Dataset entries
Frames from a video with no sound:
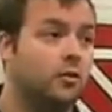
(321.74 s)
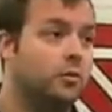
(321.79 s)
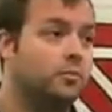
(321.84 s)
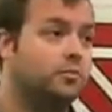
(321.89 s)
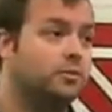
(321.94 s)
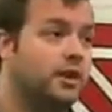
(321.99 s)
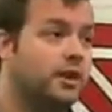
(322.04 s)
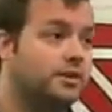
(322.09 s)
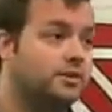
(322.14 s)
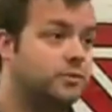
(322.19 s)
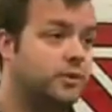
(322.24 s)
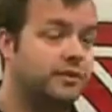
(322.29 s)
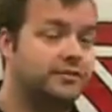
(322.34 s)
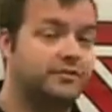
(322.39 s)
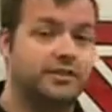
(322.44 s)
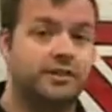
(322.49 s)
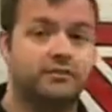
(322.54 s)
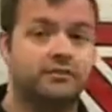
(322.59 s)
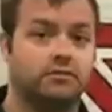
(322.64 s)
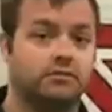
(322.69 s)
we're blessed. We have
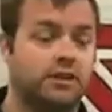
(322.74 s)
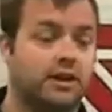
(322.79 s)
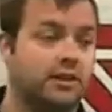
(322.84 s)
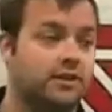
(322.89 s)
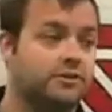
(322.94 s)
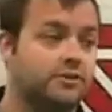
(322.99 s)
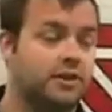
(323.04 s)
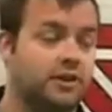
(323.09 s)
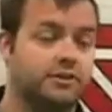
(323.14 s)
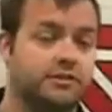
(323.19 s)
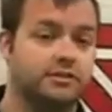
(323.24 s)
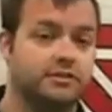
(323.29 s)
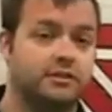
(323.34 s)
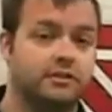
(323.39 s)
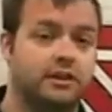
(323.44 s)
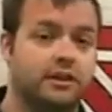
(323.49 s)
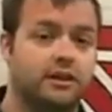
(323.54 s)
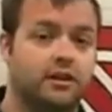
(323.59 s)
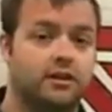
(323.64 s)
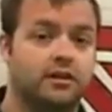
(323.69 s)
several ladder trucks
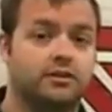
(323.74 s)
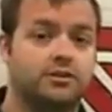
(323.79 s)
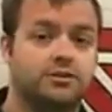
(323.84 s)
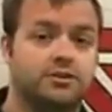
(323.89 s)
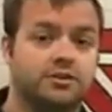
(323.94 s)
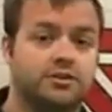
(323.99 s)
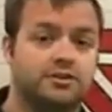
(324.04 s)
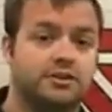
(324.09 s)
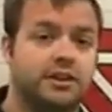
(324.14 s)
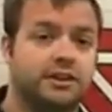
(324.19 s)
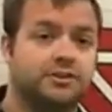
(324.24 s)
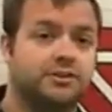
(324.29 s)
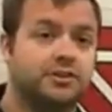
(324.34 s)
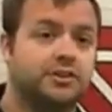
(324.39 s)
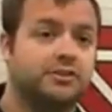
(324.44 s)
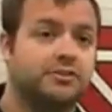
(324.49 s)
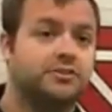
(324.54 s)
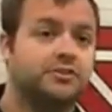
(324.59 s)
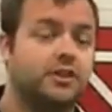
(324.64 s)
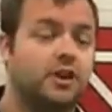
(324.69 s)
in, in our
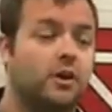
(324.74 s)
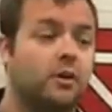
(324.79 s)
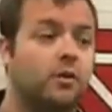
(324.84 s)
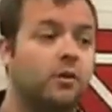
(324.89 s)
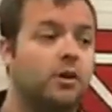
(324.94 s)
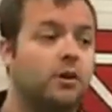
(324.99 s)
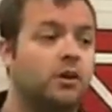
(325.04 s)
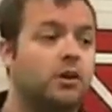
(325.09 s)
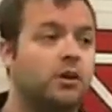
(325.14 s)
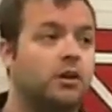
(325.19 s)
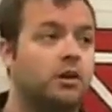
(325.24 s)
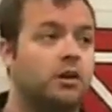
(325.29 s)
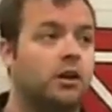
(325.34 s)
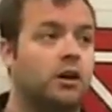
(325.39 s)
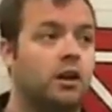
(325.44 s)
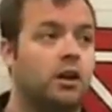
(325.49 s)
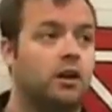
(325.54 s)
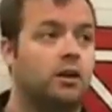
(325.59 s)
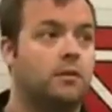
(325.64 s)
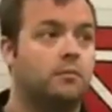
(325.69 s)
jurisdiction, so
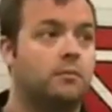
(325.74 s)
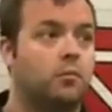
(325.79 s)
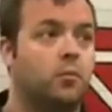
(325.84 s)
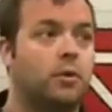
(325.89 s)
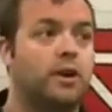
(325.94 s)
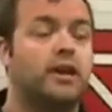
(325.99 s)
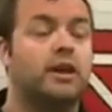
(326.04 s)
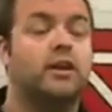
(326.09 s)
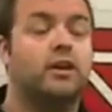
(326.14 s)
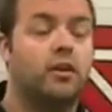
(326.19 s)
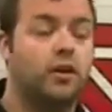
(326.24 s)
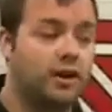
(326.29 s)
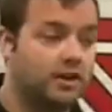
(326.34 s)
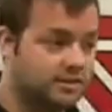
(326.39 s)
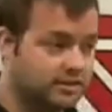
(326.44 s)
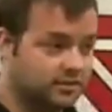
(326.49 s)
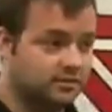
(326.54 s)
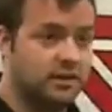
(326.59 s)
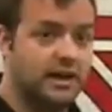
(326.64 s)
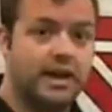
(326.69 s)
um, we can
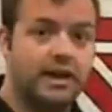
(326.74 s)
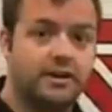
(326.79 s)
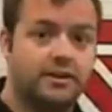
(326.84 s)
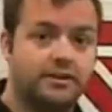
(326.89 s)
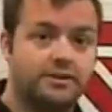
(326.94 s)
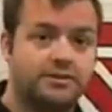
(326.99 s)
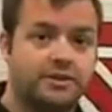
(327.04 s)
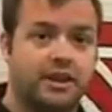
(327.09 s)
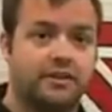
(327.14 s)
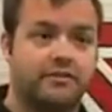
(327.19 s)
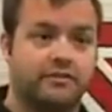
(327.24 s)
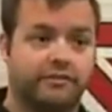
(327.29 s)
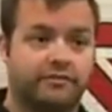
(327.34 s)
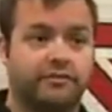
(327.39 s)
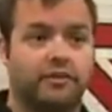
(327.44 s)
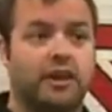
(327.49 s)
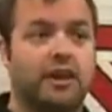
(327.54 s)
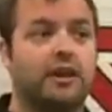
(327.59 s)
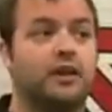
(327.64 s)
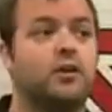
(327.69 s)
cross the ladders, have a
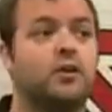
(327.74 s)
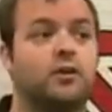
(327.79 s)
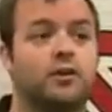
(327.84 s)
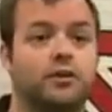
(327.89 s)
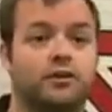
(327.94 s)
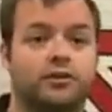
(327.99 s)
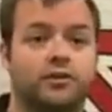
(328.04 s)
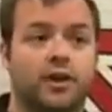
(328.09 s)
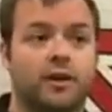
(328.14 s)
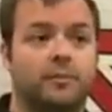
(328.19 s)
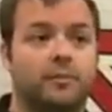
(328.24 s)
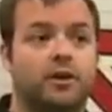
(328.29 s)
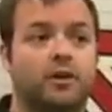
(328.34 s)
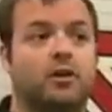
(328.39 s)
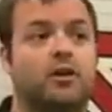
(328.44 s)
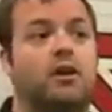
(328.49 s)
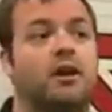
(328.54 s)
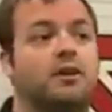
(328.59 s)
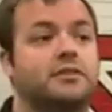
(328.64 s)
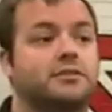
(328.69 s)
flag going draping
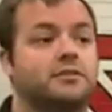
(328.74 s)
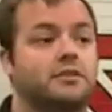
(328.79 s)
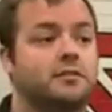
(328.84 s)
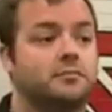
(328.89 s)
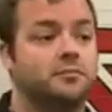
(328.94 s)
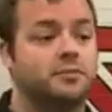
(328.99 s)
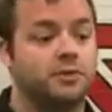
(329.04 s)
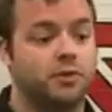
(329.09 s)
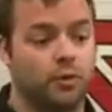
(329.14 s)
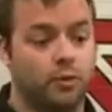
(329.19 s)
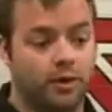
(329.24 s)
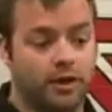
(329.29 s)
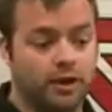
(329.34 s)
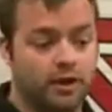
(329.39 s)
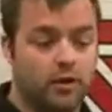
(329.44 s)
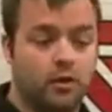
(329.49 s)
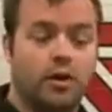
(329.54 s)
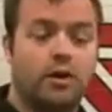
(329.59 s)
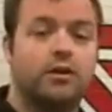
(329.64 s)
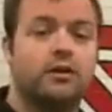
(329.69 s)
across them, so we
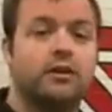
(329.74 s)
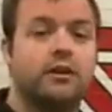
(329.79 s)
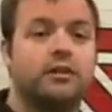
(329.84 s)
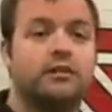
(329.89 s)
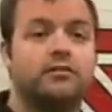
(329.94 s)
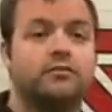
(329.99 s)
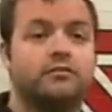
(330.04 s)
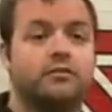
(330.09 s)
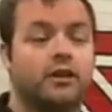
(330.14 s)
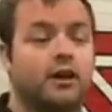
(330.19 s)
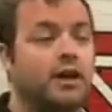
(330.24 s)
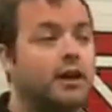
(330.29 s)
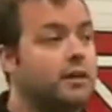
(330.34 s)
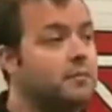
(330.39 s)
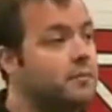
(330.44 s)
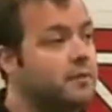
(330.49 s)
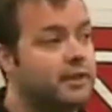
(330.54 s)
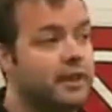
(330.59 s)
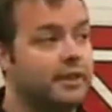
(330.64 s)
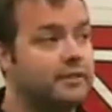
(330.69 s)
can go underneath the flag.
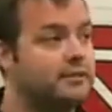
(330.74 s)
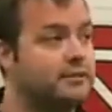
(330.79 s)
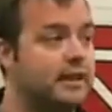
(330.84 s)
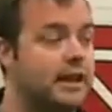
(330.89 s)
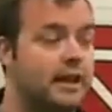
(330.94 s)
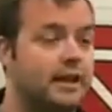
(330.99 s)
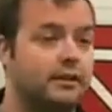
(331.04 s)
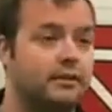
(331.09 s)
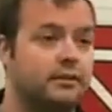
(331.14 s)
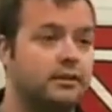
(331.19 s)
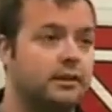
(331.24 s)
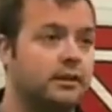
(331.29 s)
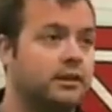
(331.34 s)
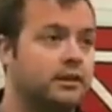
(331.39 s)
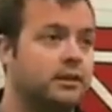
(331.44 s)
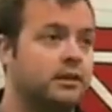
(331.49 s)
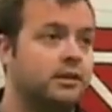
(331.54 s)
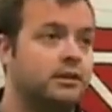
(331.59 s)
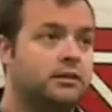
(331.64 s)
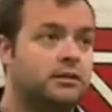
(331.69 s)
But that's not
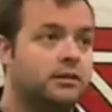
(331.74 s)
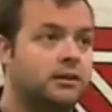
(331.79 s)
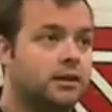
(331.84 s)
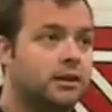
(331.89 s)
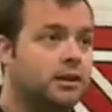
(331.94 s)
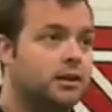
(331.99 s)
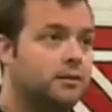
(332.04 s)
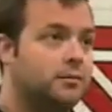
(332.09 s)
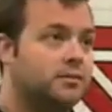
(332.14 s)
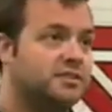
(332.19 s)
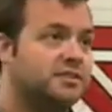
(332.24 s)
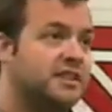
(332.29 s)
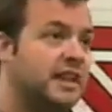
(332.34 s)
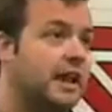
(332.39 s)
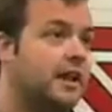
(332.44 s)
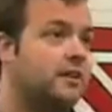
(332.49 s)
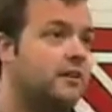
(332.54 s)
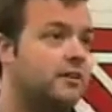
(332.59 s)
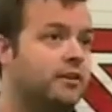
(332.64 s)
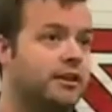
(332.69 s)
um, a
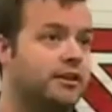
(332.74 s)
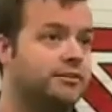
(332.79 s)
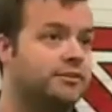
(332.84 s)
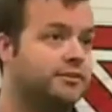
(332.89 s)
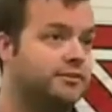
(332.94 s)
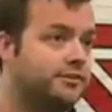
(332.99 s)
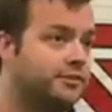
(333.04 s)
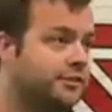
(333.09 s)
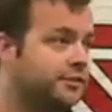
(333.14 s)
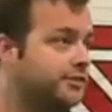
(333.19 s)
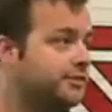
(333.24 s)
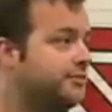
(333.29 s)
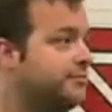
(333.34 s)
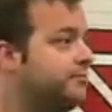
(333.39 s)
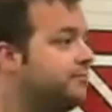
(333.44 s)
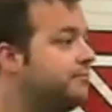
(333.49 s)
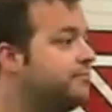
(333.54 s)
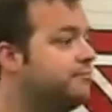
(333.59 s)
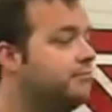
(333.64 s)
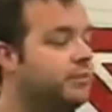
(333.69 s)
standard. It's just
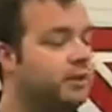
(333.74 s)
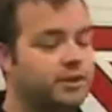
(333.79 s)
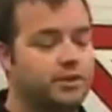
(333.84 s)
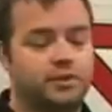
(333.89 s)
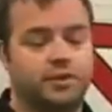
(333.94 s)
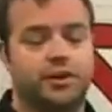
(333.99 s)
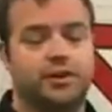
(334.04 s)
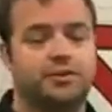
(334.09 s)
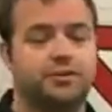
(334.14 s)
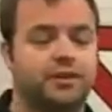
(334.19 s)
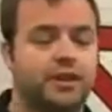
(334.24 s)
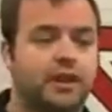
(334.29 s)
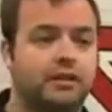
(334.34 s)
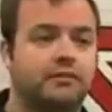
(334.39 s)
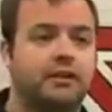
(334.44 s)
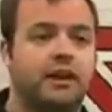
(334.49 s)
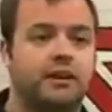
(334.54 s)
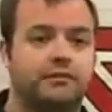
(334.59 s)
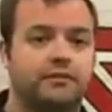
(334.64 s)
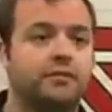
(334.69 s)
a tradition that a
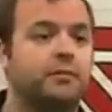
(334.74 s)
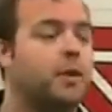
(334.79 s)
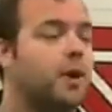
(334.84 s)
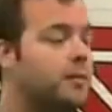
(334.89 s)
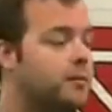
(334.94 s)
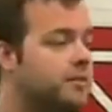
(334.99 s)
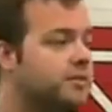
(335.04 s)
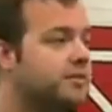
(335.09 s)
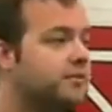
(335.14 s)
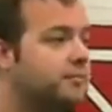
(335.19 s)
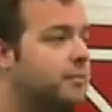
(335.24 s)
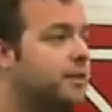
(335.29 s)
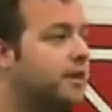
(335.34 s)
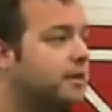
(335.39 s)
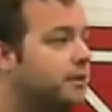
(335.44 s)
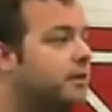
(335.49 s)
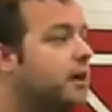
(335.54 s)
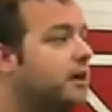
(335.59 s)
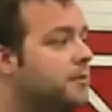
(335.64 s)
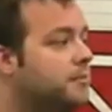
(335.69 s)
lot of departments have
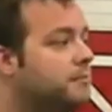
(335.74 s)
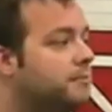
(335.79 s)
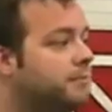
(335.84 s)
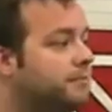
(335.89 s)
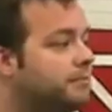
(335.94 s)
picked up.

EXERCISE
None of the pictures should be copied, but every record above must be returned exactly.

REPLY TO THE EXERCISE
Frames from a video with no sound:
(321.74 s)
(321.79 s)
(321.84 s)
(321.89 s)
(321.94 s)
(321.99 s)
(322.04 s)
(322.09 s)
(322.14 s)
(322.19 s)
(322.24 s)
(322.29 s)
(322.34 s)
(322.39 s)
(322.44 s)
(322.49 s)
(322.54 s)
(322.59 s)
(322.64 s)
(322.69 s)
we're blessed. We have
(322.74 s)
(322.79 s)
(322.84 s)
(322.89 s)
(322.94 s)
(322.99 s)
(323.04 s)
(323.09 s)
(323.14 s)
(323.19 s)
(323.24 s)
(323.29 s)
(323.34 s)
(323.39 s)
(323.44 s)
(323.49 s)
(323.54 s)
(323.59 s)
(323.64 s)
(323.69 s)
several ladder trucks
(323.74 s)
(323.79 s)
(323.84 s)
(323.89 s)
(323.94 s)
(323.99 s)
(324.04 s)
(324.09 s)
(324.14 s)
(324.19 s)
(324.24 s)
(324.29 s)
(324.34 s)
(324.39 s)
(324.44 s)
(324.49 s)
(324.54 s)
(324.59 s)
(324.64 s)
(324.69 s)
in, in our
(324.74 s)
(324.79 s)
(324.84 s)
(324.89 s)
(324.94 s)
(324.99 s)
(325.04 s)
(325.09 s)
(325.14 s)
(325.19 s)
(325.24 s)
(325.29 s)
(325.34 s)
(325.39 s)
(325.44 s)
(325.49 s)
(325.54 s)
(325.59 s)
(325.64 s)
(325.69 s)
jurisdiction, so
(325.74 s)
(325.79 s)
(325.84 s)
(325.89 s)
(325.94 s)
(325.99 s)
(326.04 s)
(326.09 s)
(326.14 s)
(326.19 s)
(326.24 s)
(326.29 s)
(326.34 s)
(326.39 s)
(326.44 s)
(326.49 s)
(326.54 s)
(326.59 s)
(326.64 s)
(326.69 s)
um, we can
(326.74 s)
(326.79 s)
(326.84 s)
(326.89 s)
(326.94 s)
(326.99 s)
(327.04 s)
(327.09 s)
(327.14 s)
(327.19 s)
(327.24 s)
(327.29 s)
(327.34 s)
(327.39 s)
(327.44 s)
(327.49 s)
(327.54 s)
(327.59 s)
(327.64 s)
(327.69 s)
cross the ladders, have a
(327.74 s)
(327.79 s)
(327.84 s)
(327.89 s)
(327.94 s)
(327.99 s)
(328.04 s)
(328.09 s)
(328.14 s)
(328.19 s)
(328.24 s)
(328.29 s)
(328.34 s)
(328.39 s)
(328.44 s)
(328.49 s)
(328.54 s)
(328.59 s)
(328.64 s)
(328.69 s)
flag going draping
(328.74 s)
(328.79 s)
(328.84 s)
(328.89 s)
(328.94 s)
(328.99 s)
(329.04 s)
(329.09 s)
(329.14 s)
(329.19 s)
(329.24 s)
(329.29 s)
(329.34 s)
(329.39 s)
(329.44 s)
(329.49 s)
(329.54 s)
(329.59 s)
(329.64 s)
(329.69 s)
across them, so we
(329.74 s)
(329.79 s)
(329.84 s)
(329.89 s)
(329.94 s)
(329.99 s)
(330.04 s)
(330.09 s)
(330.14 s)
(330.19 s)
(330.24 s)
(330.29 s)
(330.34 s)
(330.39 s)
(330.44 s)
(330.49 s)
(330.54 s)
(330.59 s)
(330.64 s)
(330.69 s)
can go underneath the flag.
(330.74 s)
(330.79 s)
(330.84 s)
(330.89 s)
(330.94 s)
(330.99 s)
(331.04 s)
(331.09 s)
(331.14 s)
(331.19 s)
(331.24 s)
(331.29 s)
(331.34 s)
(331.39 s)
(331.44 s)
(331.49 s)
(331.54 s)
(331.59 s)
(331.64 s)
(331.69 s)
But that's not
(331.74 s)
(331.79 s)
(331.84 s)
(331.89 s)
(331.94 s)
(331.99 s)
(332.04 s)
(332.09 s)
(332.14 s)
(332.19 s)
(332.24 s)
(332.29 s)
(332.34 s)
(332.39 s)
(332.44 s)
(332.49 s)
(332.54 s)
(332.59 s)
(332.64 s)
(332.69 s)
um, a
(332.74 s)
(332.79 s)
(332.84 s)
(332.89 s)
(332.94 s)
(332.99 s)
(333.04 s)
(333.09 s)
(333.14 s)
(333.19 s)
(333.24 s)
(333.29 s)
(333.34 s)
(333.39 s)
(333.44 s)
(333.49 s)
(333.54 s)
(333.59 s)
(333.64 s)
(333.69 s)
standard. It's just
(333.74 s)
(333.79 s)
(333.84 s)
(333.89 s)
(333.94 s)
(333.99 s)
(334.04 s)
(334.09 s)
(334.14 s)
(334.19 s)
(334.24 s)
(334.29 s)
(334.34 s)
(334.39 s)
(334.44 s)
(334.49 s)
(334.54 s)
(334.59 s)
(334.64 s)
(334.69 s)
a tradition that a
(334.74 s)
(334.79 s)
(334.84 s)
(334.89 s)
(334.94 s)
(334.99 s)
(335.04 s)
(335.09 s)
(335.14 s)
(335.19 s)
(335.24 s)
(335.29 s)
(335.34 s)
(335.39 s)
(335.44 s)
(335.49 s)
(335.54 s)
(335.59 s)
(335.64 s)
(335.69 s)
lot of departments have
(335.74 s)
(335.79 s)
(335.84 s)
(335.89 s)
(335.94 s)
picked up.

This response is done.